После обеда она соблюдала «час отдыха», а я отправлялась к озеру. Почему-то мне никогда не приходило в голову спросить у старожилов: «А чьим поместьем теперь владеют старые большевики? Кто раньше здесь жил? Кому принадлежали эти дачи? Это ведь они – „буржуи“ благоустраивали и лес, и озеро, играли в крокет и серсо, прогуливались под кружевными зонтиками, устраивали музыкальные вечера, приглашали друзей и знакомых на премьеры любительских спектаклей. И как раньше называлось это озеро с плакучими ивами по берегам?»
Однажды с ней случился сердечный приступ, меня рядом не было, я, как всегда, после пяти часов отправилась гулять вокруг озера.
Иногда я, смеясь, говорила самой себе: «Что – захотелось сыграть роль бедной родственницы-компаньонки или скрыться ото всех? Неужели тебе действительно хочется – «записать её воспоминания»?
Не могла же я и ей, и себе – признаться, что я просто «выбивала клин клином». Где-то я прочла: «Когда у тебя случается беда, помоги тому, кто нуждается в твоей помощи».
– Жизнь вообще парадоксальна, – заметил однажды её младший сын, ректор института связи, академик, лауреат всевозможных государственных премий, честно служивший той самой советской власти, которую устанавливали его родители и которая расстреляла его отца.

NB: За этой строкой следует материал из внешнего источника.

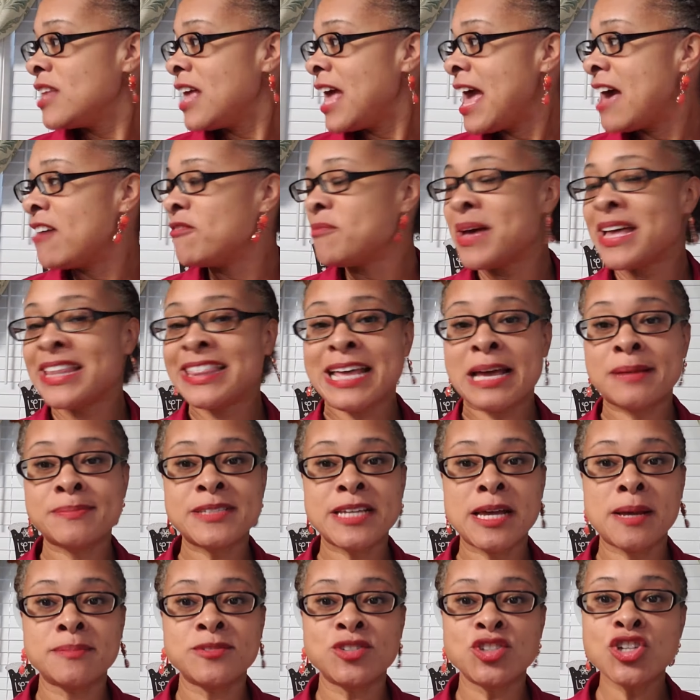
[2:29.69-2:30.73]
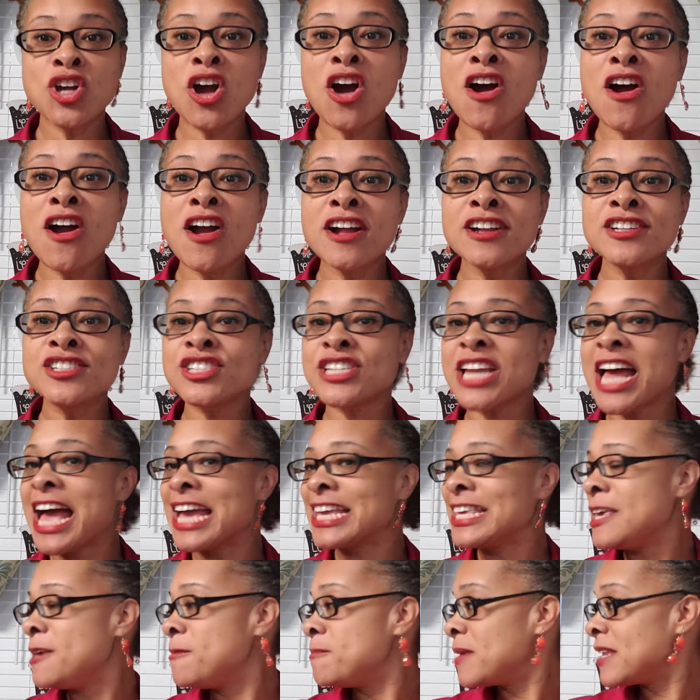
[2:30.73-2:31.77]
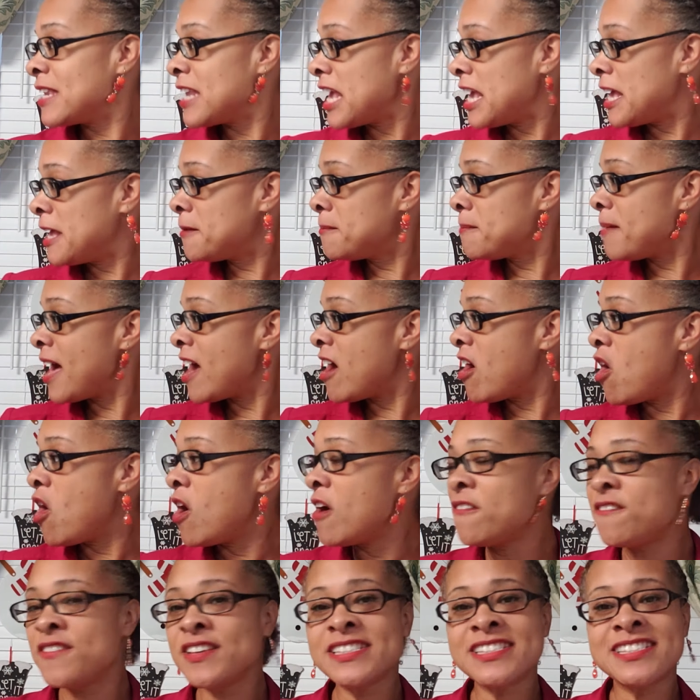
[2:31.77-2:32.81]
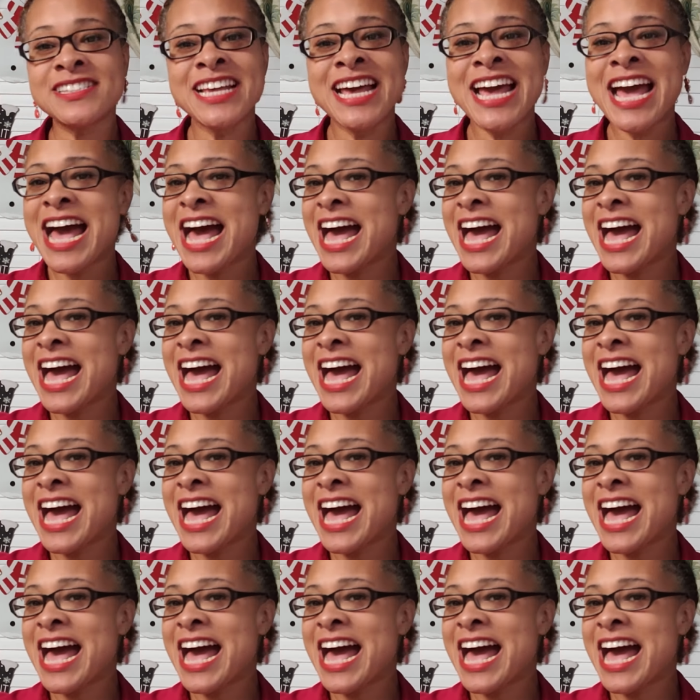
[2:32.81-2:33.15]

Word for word: have my laptop charged. I keep it in my office.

– Почему именно тебе она рассказывает про свою жизнь?
Вот именно – почему мне? – той самой «внутренней эмигрантке, тунеядке и антисоветчице», которая ещё в 1956 году на её вопрос: «Кто из поэтов тебе нравится?» – спокойно ответила: «Николай Гумилёв и Сергей Есенин».
Я ведь тогда ещё ничего не знала ни про Бориса Зайцева, ни про Владимира Набокова. Ни про Ивана Шмелёва, Михаила Осоргина, ни столь любимого мною Гайто Газданова. А про Зинаиду Гиппиус и Дмитрия Мережковского – вообще узнала уже в 90-е годы. И, отбирая эпиграфы к будущей книге, вдруг задержалась на точном высказывании Зинаиды Гиппиус:
«Да, вот это забывают обыкновенно, а это надо помнить: большевики – позор России несмываемое с неё никогда пятно, даже страданиями и кровью её праведников – несмываемое».
– Нет, – повторила она, вздыхая, – Нет! Ты бы никогда не вступила ни в какую партию и даже сочувствующей – не была. Ты – не станешь никому подчиняться, у нас среди знакомых была одна такая же, дерзкая, из богатой семьи, красавица. На неё следователь стал кричать. Она подняла табурет и ударила его.
Она помолчала и совсем тихо сказала:
– Потом табуреты стали привинчивать к полу.
У меня не хватило смелости спросить: «А как, как её звали?» Но я не спросила. Не посмела спросить – ведь я только записывала чужие воспоминания. Только записывала!
Хотя иногда мне смертельно хотелось спросить её: «Неужели она не понимала, что все мы жили в рабовладельческом государстве?». Всё-таки она закончила институт «Красной профессуры». Считала себя историком. Нужно было её спросить про Достоевского, про «Бесов». Я заставила себя прочесть этот роман, хотя я – почти физически – не выношу Достоевского.